Later on in 1948, Paul Flory had a guest lecturer position at Cornell University. His success in this lectures earned him a teaching position in fall of the same year. While here, he continued his research on polymers, but less so than he had done in the past since he now had the added responsibilities of teaching classes and grading papers. Still, he was able to make some meaningful contributions to science. While here he published some of his lectures and came up with the Flory-Huggins Solution Theory with Huggins. This theory can be summed up with the following equation. Further explanation of the theory can be found here.

ΔF1=RT[lna1=RT [ln(1−v2)+(1−1/m)v2+χ22]

Paul Flory worked at Cornell University until 1957. Later on, in that same year, he began to work at the Carnegie Mellon University as the director of research at the Mellon Institute. He worked here until 1961.

In 1961, Paul Flory began working at Stanford University as a full professor of chemistry. He worked here until 1966. He was then the Jackson-Wood professor of chemistry at the same school. He worked here until his formal retirement in 1975.

Even after his retirement, Paul Flory stayed active in the scientific community. He worked as a scientific consultant for several companies in the 1970’s.
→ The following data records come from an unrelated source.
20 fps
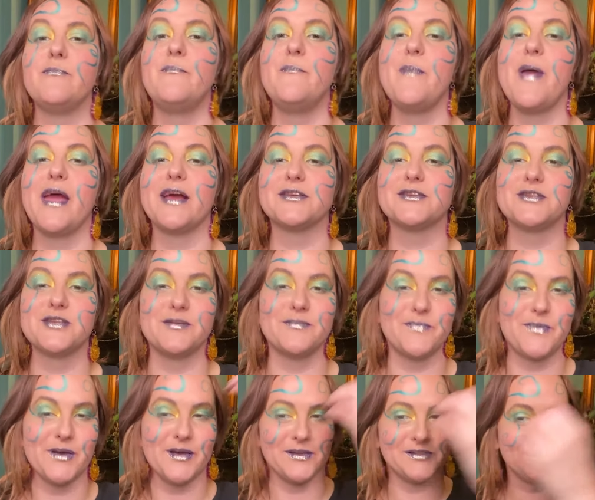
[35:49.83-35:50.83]

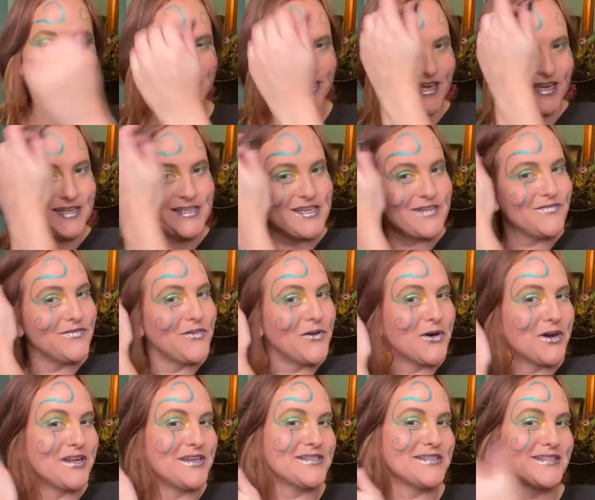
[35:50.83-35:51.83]
mansion built in
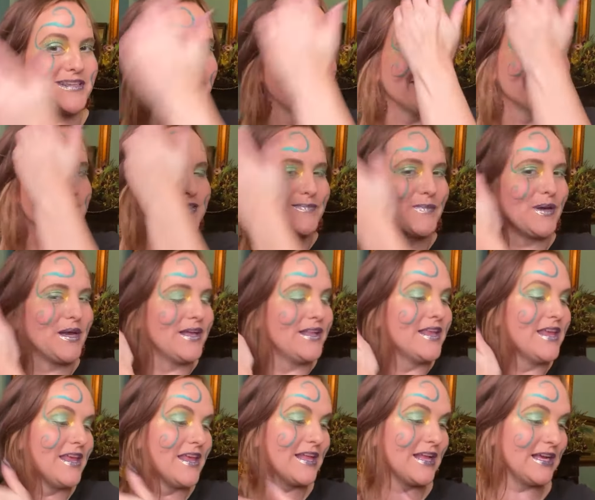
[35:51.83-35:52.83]
1846,
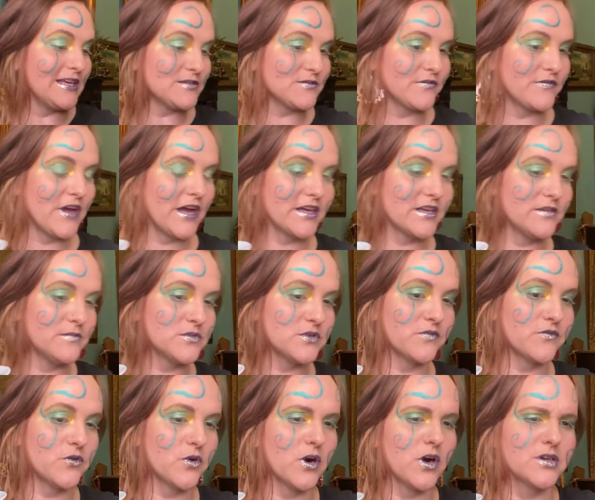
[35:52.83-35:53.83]
but that's what vacuums
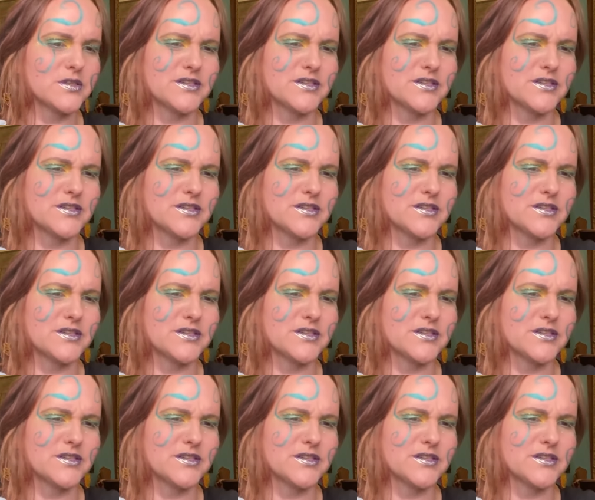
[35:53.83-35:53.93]
are for.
In 1979, he took on a position working on the Committee on Human rights. He worked on this committee until 1984.

Publications

Both during his career and after his retirement, Paul Flory published some papers on his scientific discoveries. Some of his most well-known publications are listed below.

Science of Macromolecules
Conformations of macromolecules in condensed phases
Elastic behavior of cis-1,4-polybutadiene (written with Brotzman)
Polymer Communications (written with Vacatello)
Chain packing at polymer interfaces  (written with Yoon)

Awards And Accomplishments

All of Flory’s awards and accomplishments are due to his impressive work in chemistry. Some of his most impressive awards are listed below.

Nobel Prize in Chemistry (1974)
Priestley Medal (1974)
National Medal of Science for Physical Science (1975)
Perkin Medal (1977)

Family Life

Paul Flory married Emily Tabor in 1936. Together, the couple had three children: John, Melinda, and Susan. All three of his children would later go on to work in a scientific field.

Death

Paul Flory died on September 9, 1985, in Big Sur, California, USA. He was 75 years old when he passed away.